Our condos' rooftops don't have lightning rods per se, but they do have satellite dishes and AC units mounted there as well. Would these, if properly grounded (and these should be) act as lightning rod "hacks?" This question just hit me like, well, a bolt of lightning !!
Lighting is a lot of energy dumped in a small amount of time. The grounding wire used (most likely from the existing power network) is most likely not rated to handle that kind of surge.
Proper lighting rods and their grounding wires are very generous in their current carrying capacity to minimize the energy absorbed due to internal resistance and heavy enough to make sure there is enough thermal mass to stay cool enough to not melt the wire and/or set fire to your house.
The magnetic field of a lighting strike may trash any "loops" nearby, with hundreds of volts induced into that loop.

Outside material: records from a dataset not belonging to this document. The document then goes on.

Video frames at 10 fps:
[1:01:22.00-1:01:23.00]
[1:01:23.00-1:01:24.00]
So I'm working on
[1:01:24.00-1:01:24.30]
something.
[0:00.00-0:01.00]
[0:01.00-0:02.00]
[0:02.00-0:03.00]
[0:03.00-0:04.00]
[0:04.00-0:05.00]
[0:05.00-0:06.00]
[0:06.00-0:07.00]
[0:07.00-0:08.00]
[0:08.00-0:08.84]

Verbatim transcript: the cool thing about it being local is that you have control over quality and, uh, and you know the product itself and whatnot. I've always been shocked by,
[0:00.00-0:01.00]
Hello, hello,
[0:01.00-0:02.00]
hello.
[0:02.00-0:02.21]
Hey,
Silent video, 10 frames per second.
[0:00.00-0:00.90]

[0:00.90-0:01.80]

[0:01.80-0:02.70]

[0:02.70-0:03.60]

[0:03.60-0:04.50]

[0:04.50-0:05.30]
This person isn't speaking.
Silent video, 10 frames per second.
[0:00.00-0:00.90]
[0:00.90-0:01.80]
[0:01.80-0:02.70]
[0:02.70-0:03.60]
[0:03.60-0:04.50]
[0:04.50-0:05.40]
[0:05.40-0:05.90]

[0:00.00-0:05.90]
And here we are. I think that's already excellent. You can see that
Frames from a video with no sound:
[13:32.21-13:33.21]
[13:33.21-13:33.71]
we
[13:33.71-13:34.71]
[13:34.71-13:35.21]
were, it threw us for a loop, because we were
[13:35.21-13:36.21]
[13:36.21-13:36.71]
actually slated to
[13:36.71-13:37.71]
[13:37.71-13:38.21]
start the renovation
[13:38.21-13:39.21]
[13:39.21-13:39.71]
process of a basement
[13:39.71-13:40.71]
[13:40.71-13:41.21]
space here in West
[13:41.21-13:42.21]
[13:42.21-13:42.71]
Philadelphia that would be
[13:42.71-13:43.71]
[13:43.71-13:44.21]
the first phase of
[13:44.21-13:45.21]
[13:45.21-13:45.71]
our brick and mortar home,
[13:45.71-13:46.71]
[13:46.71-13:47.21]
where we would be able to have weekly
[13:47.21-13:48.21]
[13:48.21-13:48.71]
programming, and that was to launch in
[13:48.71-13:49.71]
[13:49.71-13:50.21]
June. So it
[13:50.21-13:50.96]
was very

For example, assuming the strike has 50,000 amps with risetime of 1 microsecond. Run your grounded rod 1 meter away from the A/C control board, with no intervening magnetic shielding (no steel plates or cases). Let the A/C control board have 4" by 4" (0.1 meter) loops on the PCB foil. How much voltage gets induced into that loop, given a worst-case 3_D topology? Use the formula
Vinduce = [MU0 * MUr * Area / (2 * pi * Distance)] * dI/dT
which simplifies (with MU0 being 4 * pi * 10^-7 Henries/meter, MUr = 1) to
Vinduce = 2e-7 * Area/Distance * dI/dT
Substituting, we find
Vinduce = 2e-7H/m * 0.1meter*0.1meter/1meter * 50,000amp/uSecond
Vinduce = 2e-7 * 0.01 * 50 GegaVolt/second = 2e-9 * 50 e+9 = 100 volts induced into the ground-foil loop of your A/C control PCB.
Thus huge currents flow, and the PCB may get vaporized.
Summary: keep the GND rods away from electronics.